Mi piace camminare. Lungo le strade e i vicoli della mia città dai mille volti. Girare per Napoli è come attraversare un carosello i cui opposti si attraggono.

Freddo e caldo, bianco e nero, ricco e povero, bellezza e fatiscenza, sacro e profano. Tutti mescolati e senza alcuna logica. E come ho avuto occasione di scrivere in uno dei miei libri, ogni via, ogni porta, conducono ad un mondo nascosto fatto di meraviglie.

È qualcosa di straordinario. Perché in perfetto stile “doppio”, sotto il livello della strada c’è un’altra città, sotterranea. Lo sappiamo tutti ma non ne parliamo con facilità.

Mi piace camminare. Mi piace guardare le persone che incrocio per la strada, nell’autobus, nella metro. Spesso mi soffermo sui volti, sugli sguardi, sulle rughe. Come solchi profondi e sapienti mi raccontano storie, ambienti, colori e immagini. Sono tutte pellicole di vecchi film. E poi sposto l’attenzione sulle mani, raccolte, strette, intirizzite, giunte, sembrano che tutti e in qualche modo siano perennemente in preghiera. Lo faccio tutte le volte.

 

C’è una vecchia seduta nella metropolitana, sepolta dalle borse che porta con sé. Mi riscalda il cuore per quanto sia piccina, sembra proprio una bambina con quei capelli zucchero filato ed i suoi occhi pieni di mare. Ha mani piccole, raccolte sul grembo, timide colombe stanche che non sanno più spiccare il volo. E ha guance arrossate dal sole. La pelle di seta, nonostante le pieghe e le rughe.

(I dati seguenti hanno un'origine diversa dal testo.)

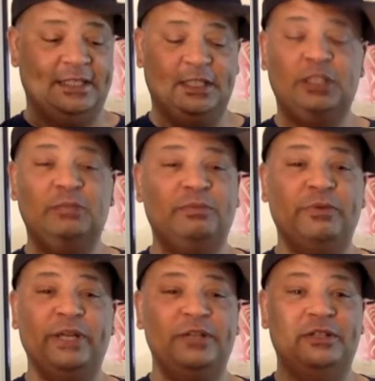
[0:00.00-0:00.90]

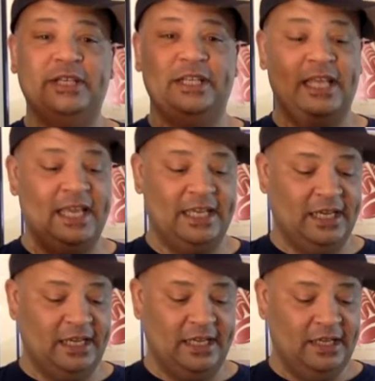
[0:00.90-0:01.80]
sprinkled in like
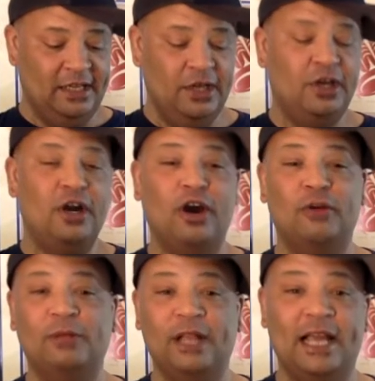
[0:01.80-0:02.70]
a
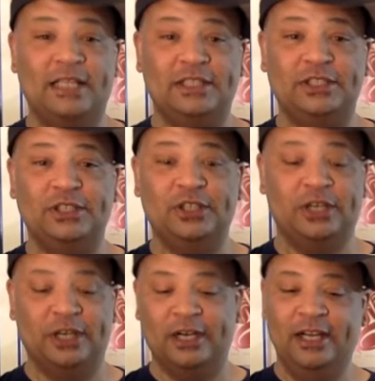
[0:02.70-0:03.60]
caramelized
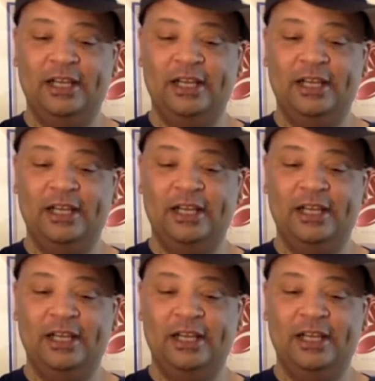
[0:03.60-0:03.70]
sugar.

Il dondolio del treno la riporta indietro nel tempo, alla sua infanzia, a quando a piedi nudi rincorreva il fratellino con due denti penzolanti dalla bocca larga, quando il cemento ancora non aveva divorato la campagna e c’erano ancora usignoli. Si ricorda di quell’albero di nespole dietro la casa di suo padre, quello tanto caro a sua nonna, perchè era l’unico albero che non dava frutti. Prima della seconda grande guerra, un soldato straniero aveva dormito all’ombra di quel verde. Da allora, con grande sorpresa di tutti, l’albero di nespole aveva fruttato ogni stagione, ed ogni volta che faceva frutti sua nonna piangeva e baciava il tronco grata. L’albero di nespole era come una persona di famiglia. Tutti lo rispettavano. Perchè si era distinto dagli agli altri.

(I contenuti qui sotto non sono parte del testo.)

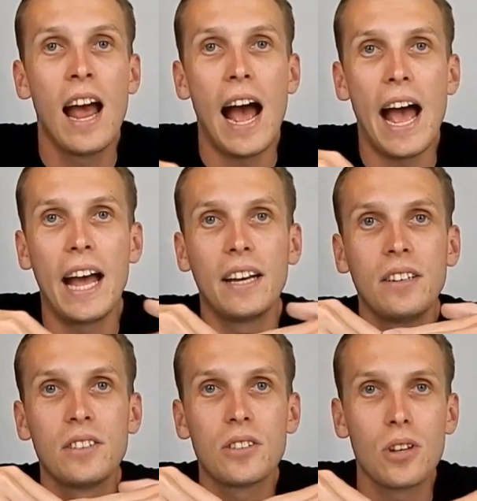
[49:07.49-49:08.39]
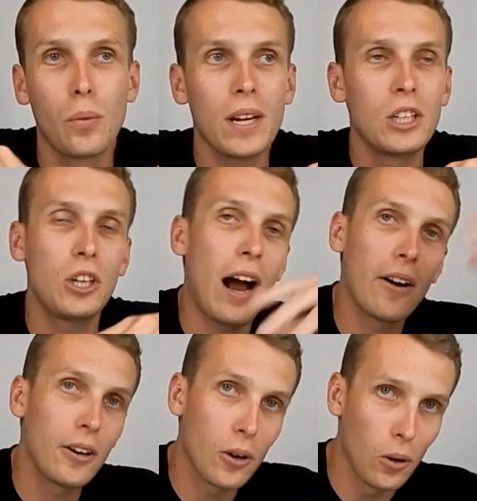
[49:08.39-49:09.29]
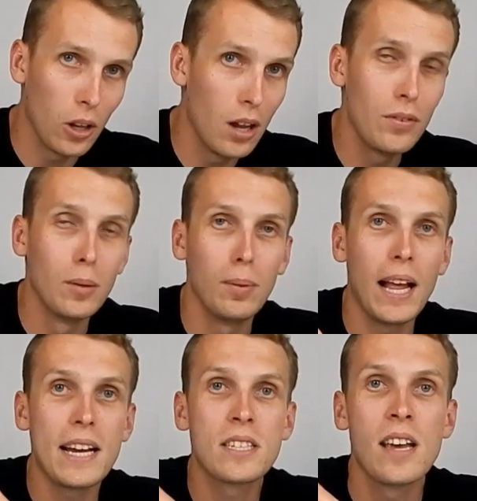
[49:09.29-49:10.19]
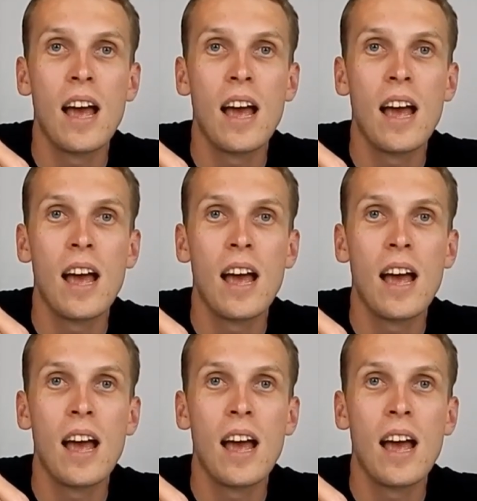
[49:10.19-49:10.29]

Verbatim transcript: and so we gyroed all over the place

 Un vecchio carretto in legno cigola al vento primaverile ed un attimo dopo è donna. Sua madre ora la guarda, sembra fiera di lei. Si sposa e ha cinque figli, lavora la terra che gli ha lasciato il padre con il marito, anche lui contadino. E due dei suoi cinque figli sono morti ed ora, lei lo sa, sono con gli angeli. Ma anche nel suo cuore.

Com’è cambiato il mondo. Sembrano tutti impazziti e non si capisce chi è donna e chi è uomo. Non si capisce ieri, oggi e domani. I ragazzi mi sembrano zombie, e la terra è morta, l’hanno avvelenata. Puzza.  Prima no. Prima profumava.  Non ci sono più alberi ed è difficile ritrovare la strada di casa.

Cos’è poi la vita? Ai miei tempi era più difficile ma più semplice. E il senso della vita, poi non l’ho mica trovato. Aveva ragione mio padre quando diceva che non esiste poi un senso se non quello che c’è, e indipendentemente dal fatto se lo capiamo o no. Mio padre sì che capiva. Ci capiva tutti.

Non riesco a sentire l’ultima parte dei suoi pensieri, interrotti bruscamente dalla fermata della metro. Con forza sovrumana, si carica le sue tante borse sulle spalle e scende dal treno. Le porte si chiudono, ho un brivido e una lacrima scende dai miei occhi senza che io possa rendermene conto.